Selon un rapport commandé par le Pentagone, des changements climatiques brutaux risquent d’entraîner, au cours des prochaines décennies, sécheresses, inondations, famines, émeutes voire conflit nucléaire dans plusieurs parties du globe, comme ici
Photo: Agence Reuters Selon un rapport commandé par le Pentagone, des changements climatiques brutaux risquent d’entraîner, au cours des prochaines décennies, sécheresses, inondations, famines, émeutes voire conflit nucléaire dans plusieurs parties du globe, comme ici

Londres — Des «responsables militaires américains» ont censuré un rapport commandé par le Pentagone, selon lequel les changements climatiques risquent d'entraîner une catastrophe planétaire et représentent une menace bien plus grave que le terrorisme, a rapporté hier l'Observer.

Commandé par un influent conseiller du Pentagone, Andrew Marshall, le document prédit que des changements climatiques brutaux pourraient mettre la planète au bord de l'anarchie et de la guerre nucléaire en raison d'une raréfaction de la nourriture, de l'eau et des sources d'énergie, selon l'hebdomadaire britannique.
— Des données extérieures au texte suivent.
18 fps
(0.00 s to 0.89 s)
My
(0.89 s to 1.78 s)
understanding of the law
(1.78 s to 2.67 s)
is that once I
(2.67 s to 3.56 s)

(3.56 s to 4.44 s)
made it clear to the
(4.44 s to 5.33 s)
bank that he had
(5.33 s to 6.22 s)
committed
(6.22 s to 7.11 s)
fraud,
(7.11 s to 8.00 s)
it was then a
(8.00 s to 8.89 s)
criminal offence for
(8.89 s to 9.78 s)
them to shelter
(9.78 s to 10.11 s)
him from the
«Les perturbations et les conflits vont devenir des données endémiques de l'existence», conclut ce rapport, cité par le journal.

Selon l'Observer, ce document secret avertit notamment que des grandes villes européennes pourraient être submergées par les eaux d'ici à 20 ans.
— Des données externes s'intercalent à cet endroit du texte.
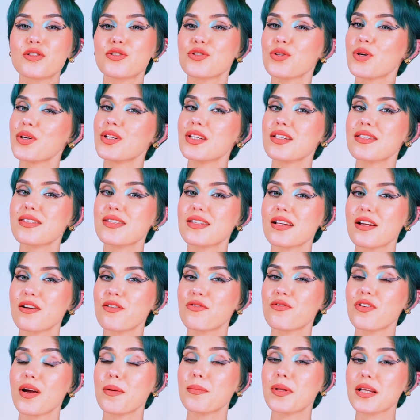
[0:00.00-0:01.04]
join the Stella
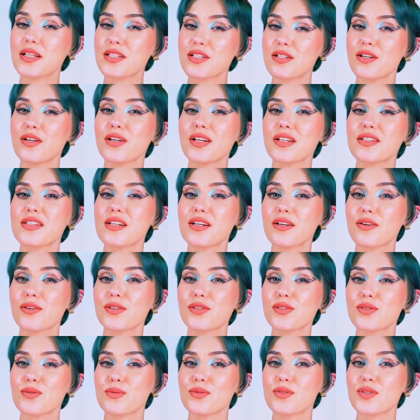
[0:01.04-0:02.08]
fam, let's learn a thing or
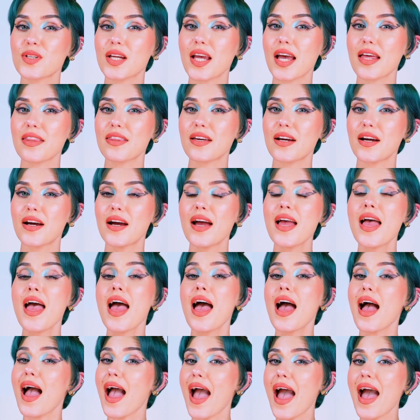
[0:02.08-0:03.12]
two together.
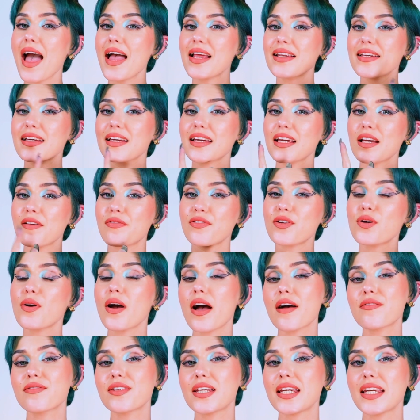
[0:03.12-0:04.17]
And if you
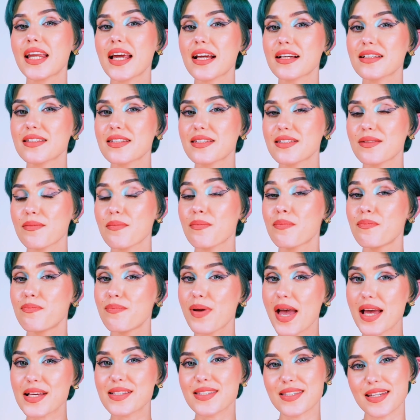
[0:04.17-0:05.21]
have the next
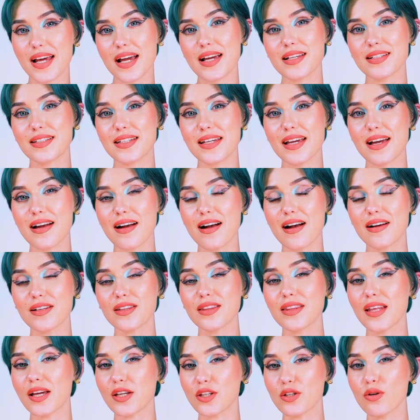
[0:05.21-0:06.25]
best idea
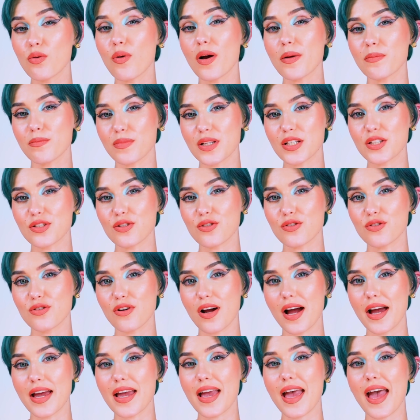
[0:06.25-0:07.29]
that you want me to
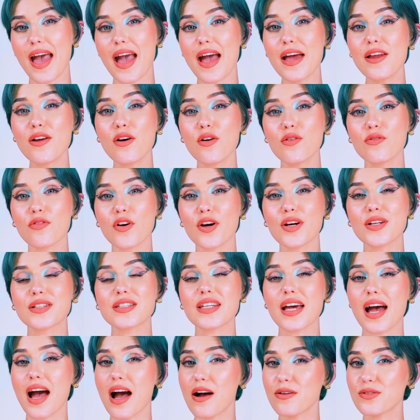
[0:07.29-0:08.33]
try, head over
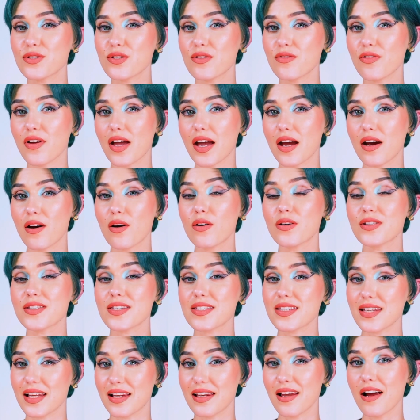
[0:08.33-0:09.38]
to House of Hair on
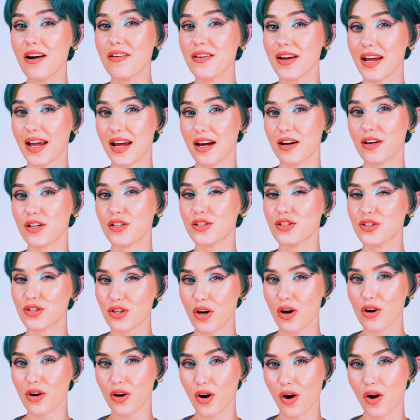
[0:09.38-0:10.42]

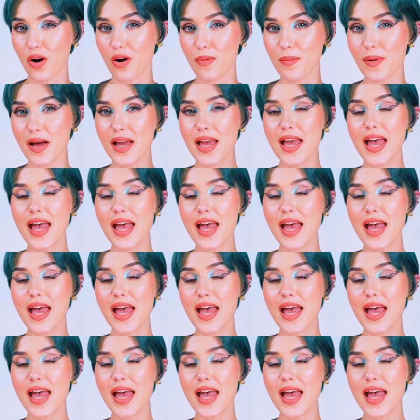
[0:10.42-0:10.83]
stellarihair.com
Dès 2007, de violentes tempêtes pourraient détruire les digues aux Pays-Bas, rendant inhabitable une grande partie du pays ainsi que des villes comme La Haye.

Ces changements climatiques risquent par ailleurs d'entraîner sécheresses, famines, émeutes voire conflit nucléaire dans d'autres parties du globe, estime les auteurs du rapport, Peter Schwartz, consultant à la CIA (centrale américaine du renseignement) et Doug Randall, du centre de recherches californien Global Business Network.
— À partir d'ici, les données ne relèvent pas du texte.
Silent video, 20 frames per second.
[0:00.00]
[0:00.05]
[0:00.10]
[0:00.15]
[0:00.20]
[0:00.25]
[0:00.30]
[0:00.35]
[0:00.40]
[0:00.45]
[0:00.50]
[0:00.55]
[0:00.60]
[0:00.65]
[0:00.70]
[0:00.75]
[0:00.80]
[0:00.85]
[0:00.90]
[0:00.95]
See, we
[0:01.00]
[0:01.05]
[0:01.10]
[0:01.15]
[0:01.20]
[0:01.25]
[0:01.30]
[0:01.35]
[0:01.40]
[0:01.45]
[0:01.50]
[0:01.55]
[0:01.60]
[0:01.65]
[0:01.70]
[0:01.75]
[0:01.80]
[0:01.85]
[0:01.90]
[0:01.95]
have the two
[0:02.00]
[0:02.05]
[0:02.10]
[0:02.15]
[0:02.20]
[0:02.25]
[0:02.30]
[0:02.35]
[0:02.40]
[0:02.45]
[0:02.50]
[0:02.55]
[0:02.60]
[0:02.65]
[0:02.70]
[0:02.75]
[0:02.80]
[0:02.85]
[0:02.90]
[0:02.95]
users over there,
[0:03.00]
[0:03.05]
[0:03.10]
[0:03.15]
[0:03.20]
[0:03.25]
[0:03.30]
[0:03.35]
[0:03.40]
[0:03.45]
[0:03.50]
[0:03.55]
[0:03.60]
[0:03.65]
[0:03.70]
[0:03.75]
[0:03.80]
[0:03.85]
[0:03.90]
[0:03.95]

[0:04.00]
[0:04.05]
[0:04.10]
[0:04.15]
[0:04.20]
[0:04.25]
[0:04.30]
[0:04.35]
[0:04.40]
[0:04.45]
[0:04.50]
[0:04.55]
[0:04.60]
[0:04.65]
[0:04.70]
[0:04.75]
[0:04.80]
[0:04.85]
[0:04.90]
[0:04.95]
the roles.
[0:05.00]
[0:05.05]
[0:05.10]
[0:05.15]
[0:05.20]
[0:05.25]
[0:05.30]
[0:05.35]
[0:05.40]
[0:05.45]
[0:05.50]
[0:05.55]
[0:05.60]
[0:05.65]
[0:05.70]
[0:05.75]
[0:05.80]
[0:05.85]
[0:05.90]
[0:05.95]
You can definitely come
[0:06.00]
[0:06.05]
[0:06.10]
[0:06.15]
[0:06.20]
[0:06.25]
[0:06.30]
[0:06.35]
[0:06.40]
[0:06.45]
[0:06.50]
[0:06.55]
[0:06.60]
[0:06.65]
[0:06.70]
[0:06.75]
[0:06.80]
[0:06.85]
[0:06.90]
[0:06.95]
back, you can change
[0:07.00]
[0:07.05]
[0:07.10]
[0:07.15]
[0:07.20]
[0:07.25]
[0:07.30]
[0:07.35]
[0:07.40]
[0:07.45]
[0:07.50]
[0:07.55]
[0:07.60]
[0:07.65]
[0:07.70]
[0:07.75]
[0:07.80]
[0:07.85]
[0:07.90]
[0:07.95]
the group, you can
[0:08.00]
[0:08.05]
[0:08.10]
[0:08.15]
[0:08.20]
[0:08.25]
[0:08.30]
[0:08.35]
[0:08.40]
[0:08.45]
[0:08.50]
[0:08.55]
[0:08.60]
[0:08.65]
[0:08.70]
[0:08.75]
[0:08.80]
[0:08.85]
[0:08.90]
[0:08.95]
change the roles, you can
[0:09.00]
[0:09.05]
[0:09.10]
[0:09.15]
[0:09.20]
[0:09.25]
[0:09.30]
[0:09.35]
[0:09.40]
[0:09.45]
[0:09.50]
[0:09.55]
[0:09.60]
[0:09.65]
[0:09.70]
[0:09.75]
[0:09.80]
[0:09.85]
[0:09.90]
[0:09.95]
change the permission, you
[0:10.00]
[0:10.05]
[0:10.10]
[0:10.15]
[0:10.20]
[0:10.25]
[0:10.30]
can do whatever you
«C'est une menace contre la sécurité nationale unique en son genre parce qu'il n'y a pas d'ennemi désigné et nous n'avons aucun moyen de contrôler cette menace», a souligné à l'Observer Doug Randall.

Selon l'hebdomadaire, le rapport est tellement alarmiste que la question des changements climatiques et du réchauffement de la planète pourrait se retrouver propulsée au coeur du débat entre les principaux candidats à l'élection présidentielle américaine, le président George W. Bush et le candidat à l'investiture démocrate John Kerry.

M. Bush a jusqu'à présent minimisé les effets des changements climatiques, notamment du réchauffement de la planète, rappelle l'Observer.